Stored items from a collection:
»»
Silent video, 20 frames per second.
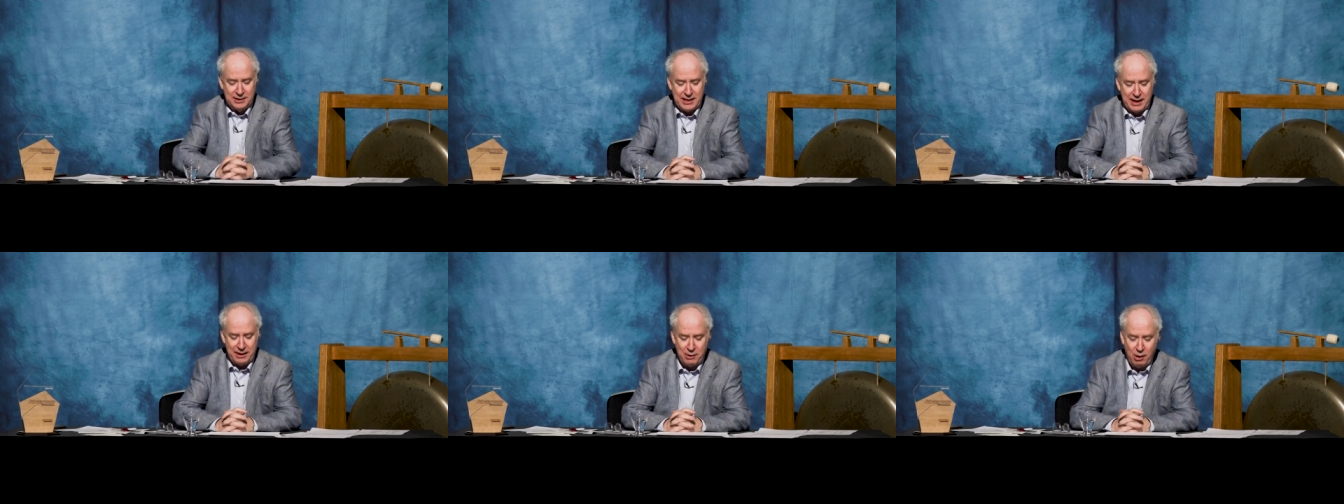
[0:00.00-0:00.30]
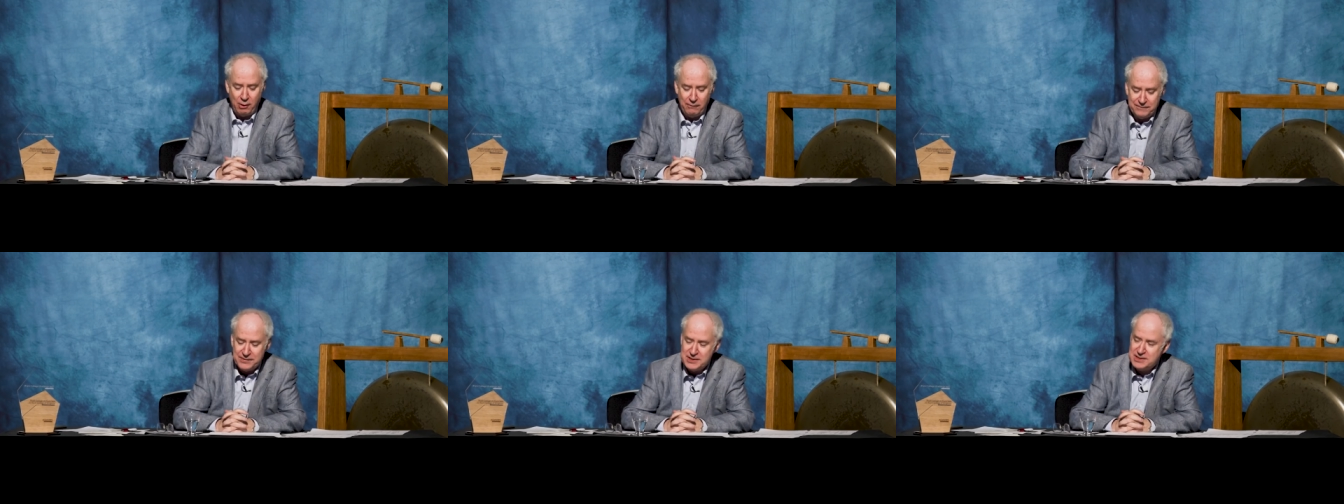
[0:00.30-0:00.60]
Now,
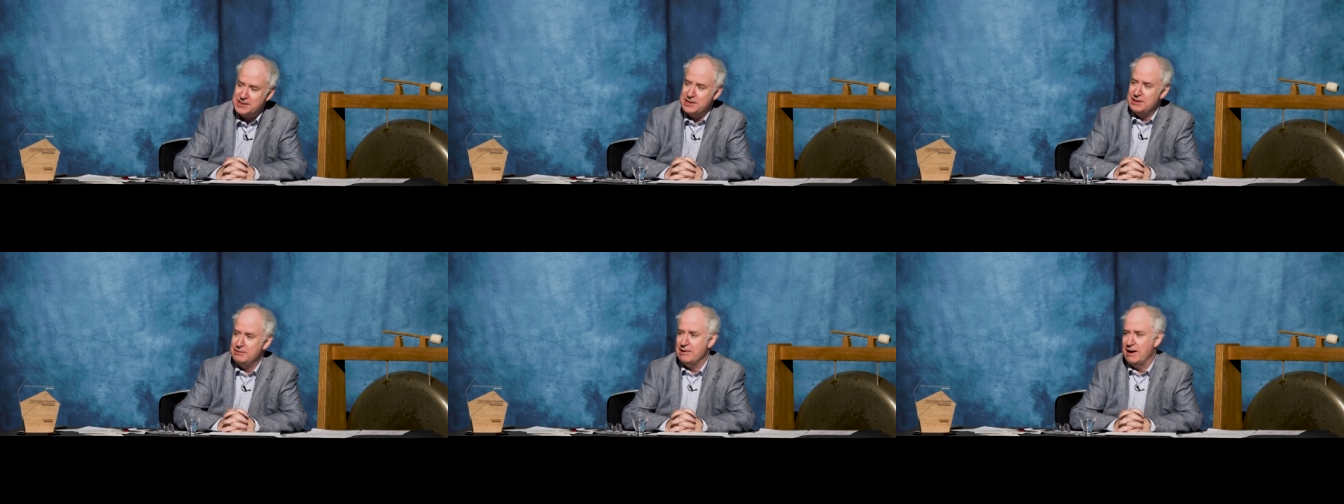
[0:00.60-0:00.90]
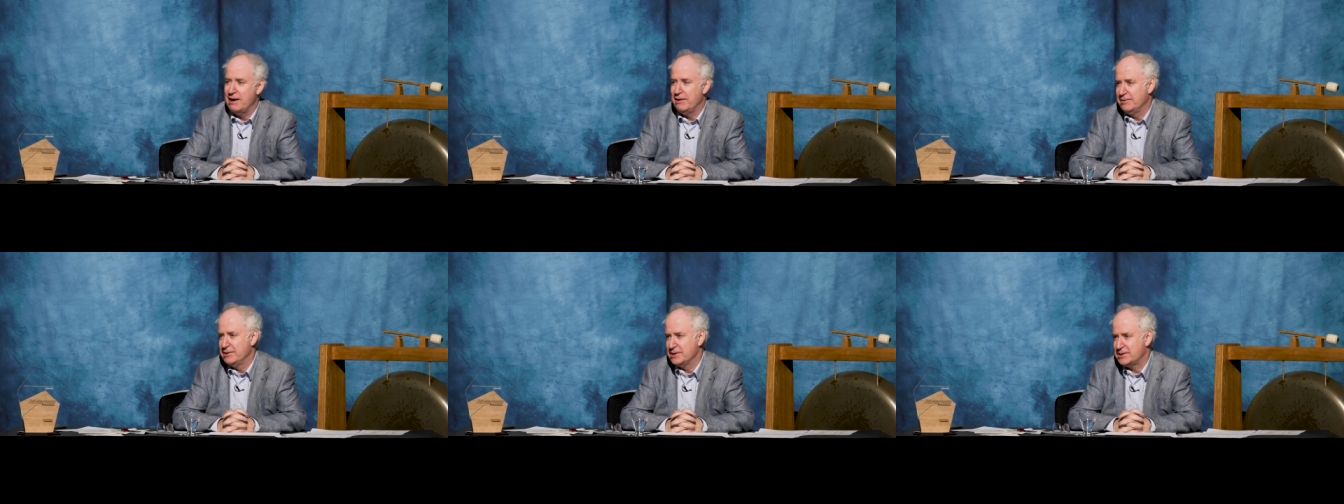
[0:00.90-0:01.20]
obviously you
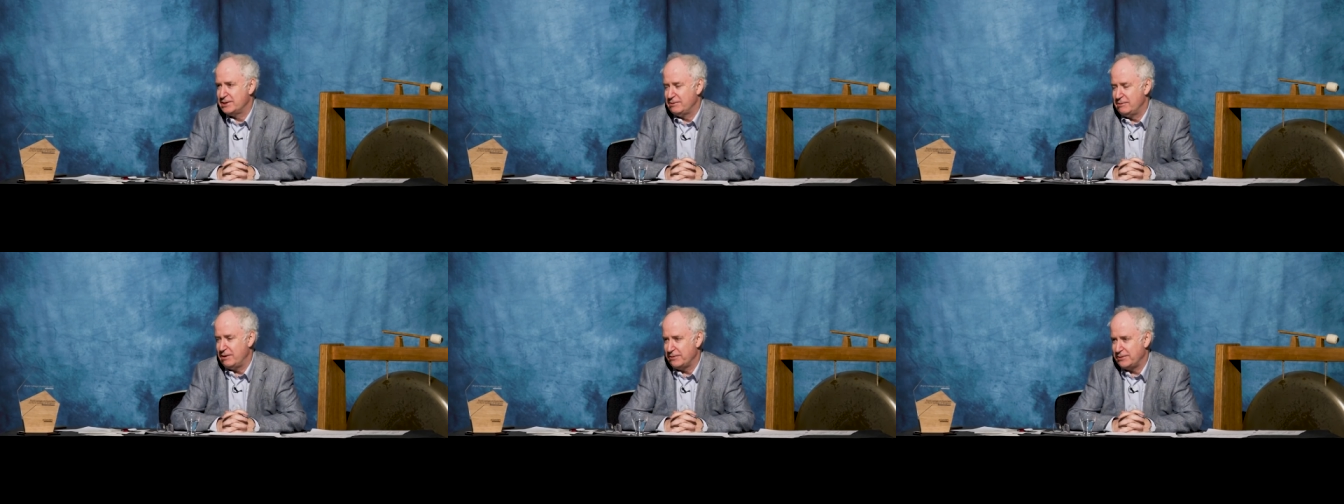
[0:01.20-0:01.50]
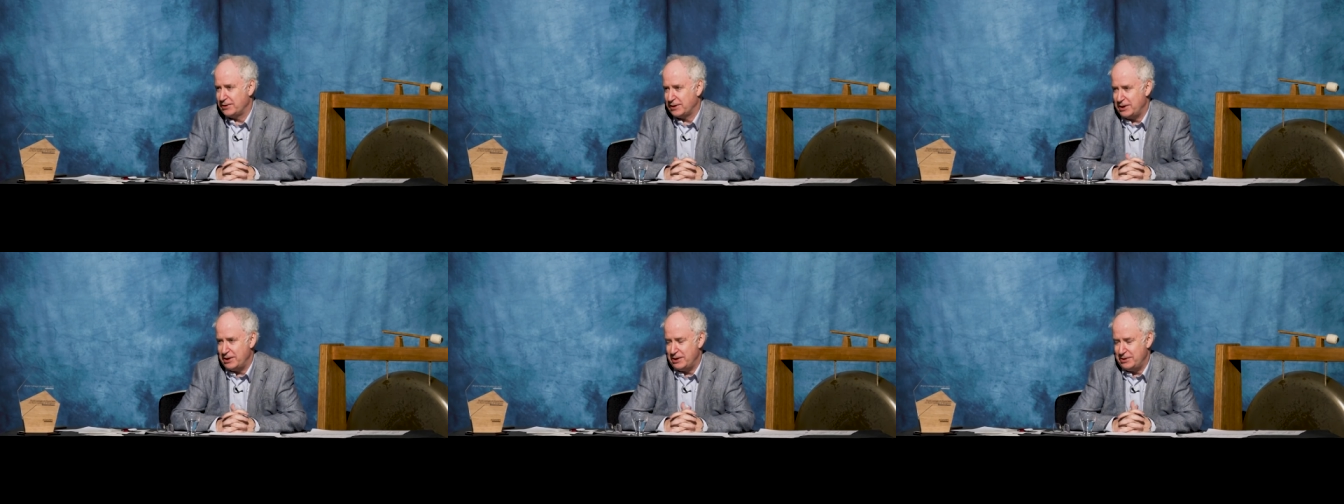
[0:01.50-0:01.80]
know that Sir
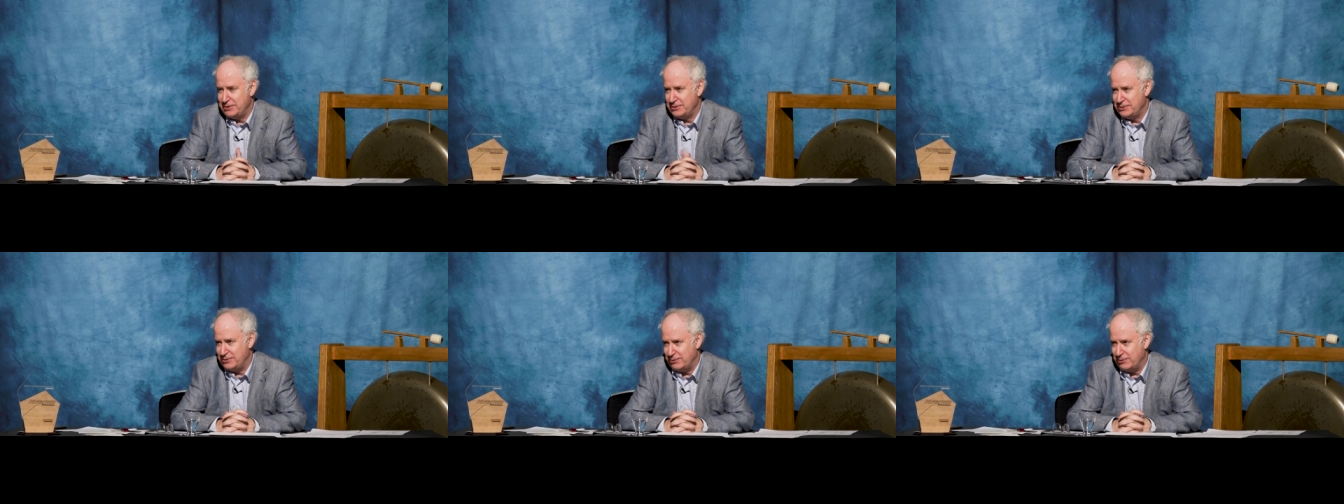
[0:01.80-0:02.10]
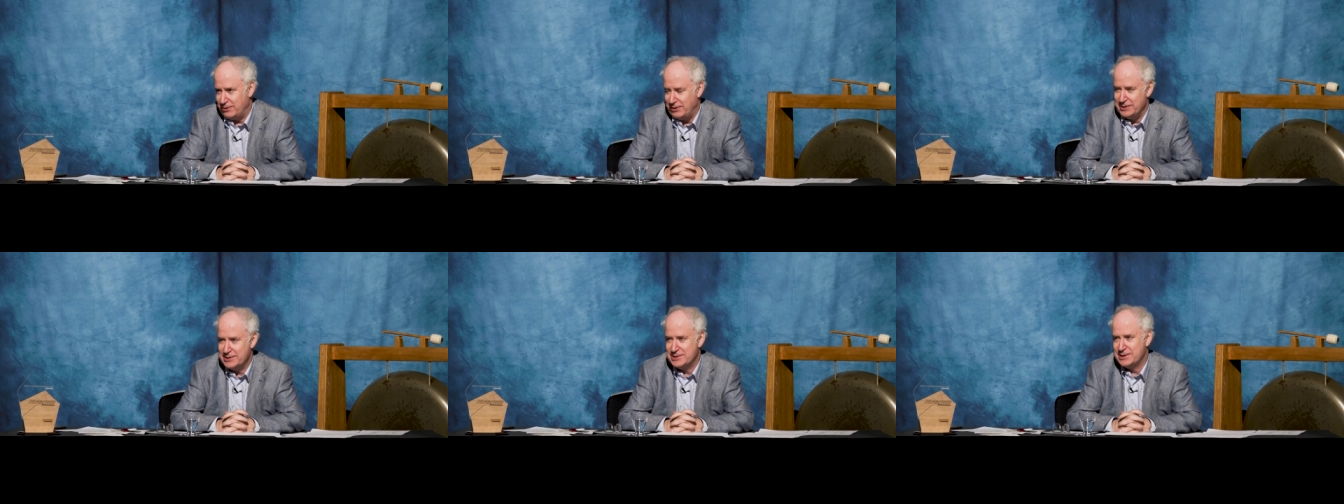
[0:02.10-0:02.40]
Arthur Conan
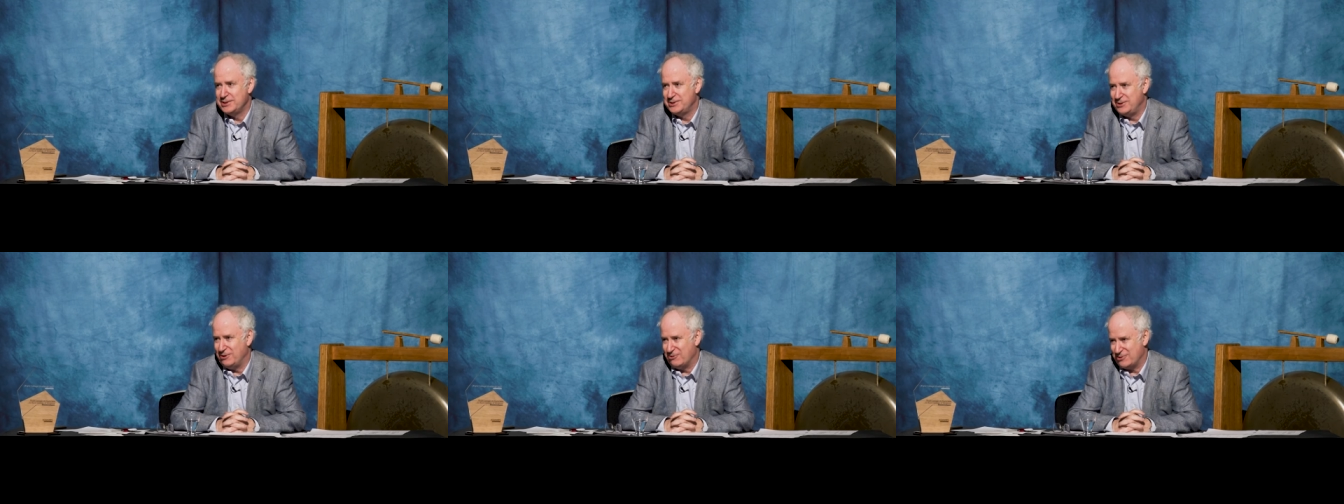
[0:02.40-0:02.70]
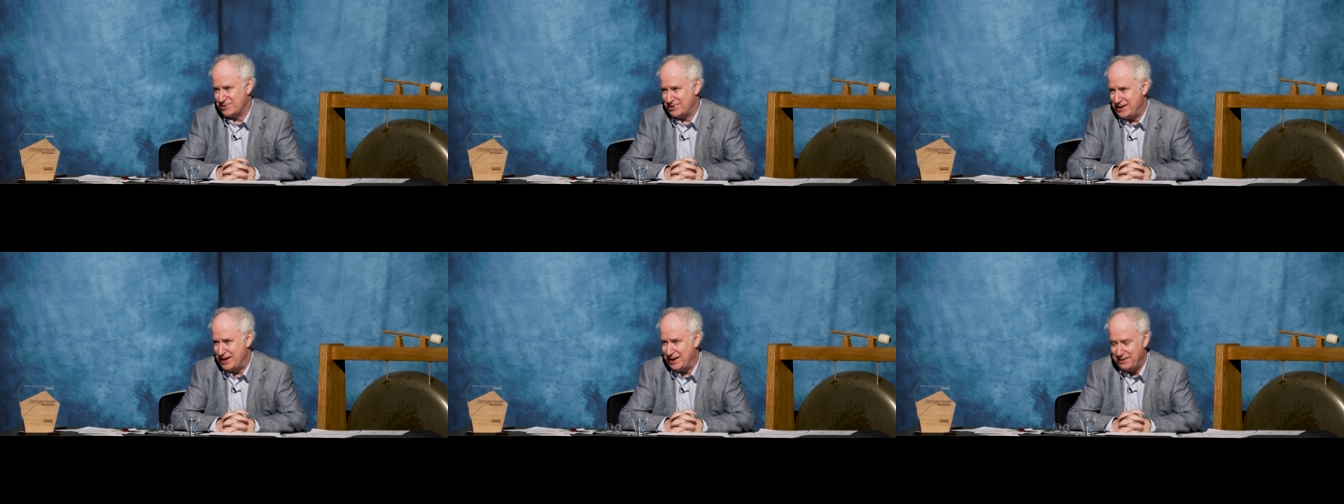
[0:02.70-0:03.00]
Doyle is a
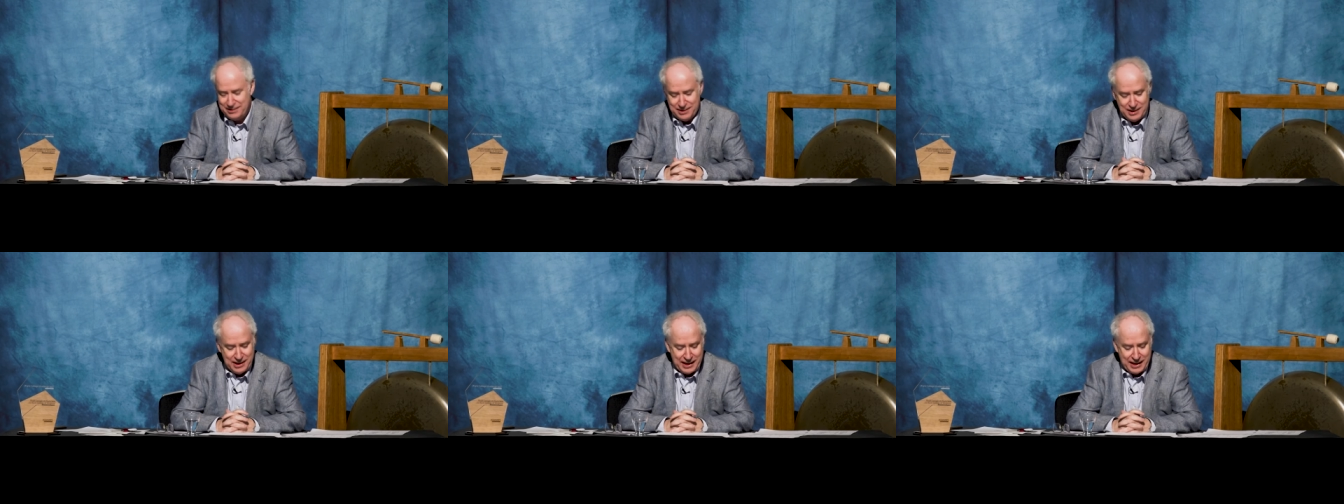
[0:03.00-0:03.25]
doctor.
««
- _ACTION ITEM_
Begin at the line containing "[0:01.50-0:01.80]" and transcribe exactly every line through the end of the records, both ends included, leaving the pictures out.

- _PROBLEM SOLUTION_
[0:01.50-0:01.80]
know that Sir
[0:01.80-0:02.10]
[0:02.10-0:02.40]
Arthur Conan
[0:02.40-0:02.70]
[0:02.70-0:03.00]
Doyle is a
[0:03.00-0:03.25]
doctor.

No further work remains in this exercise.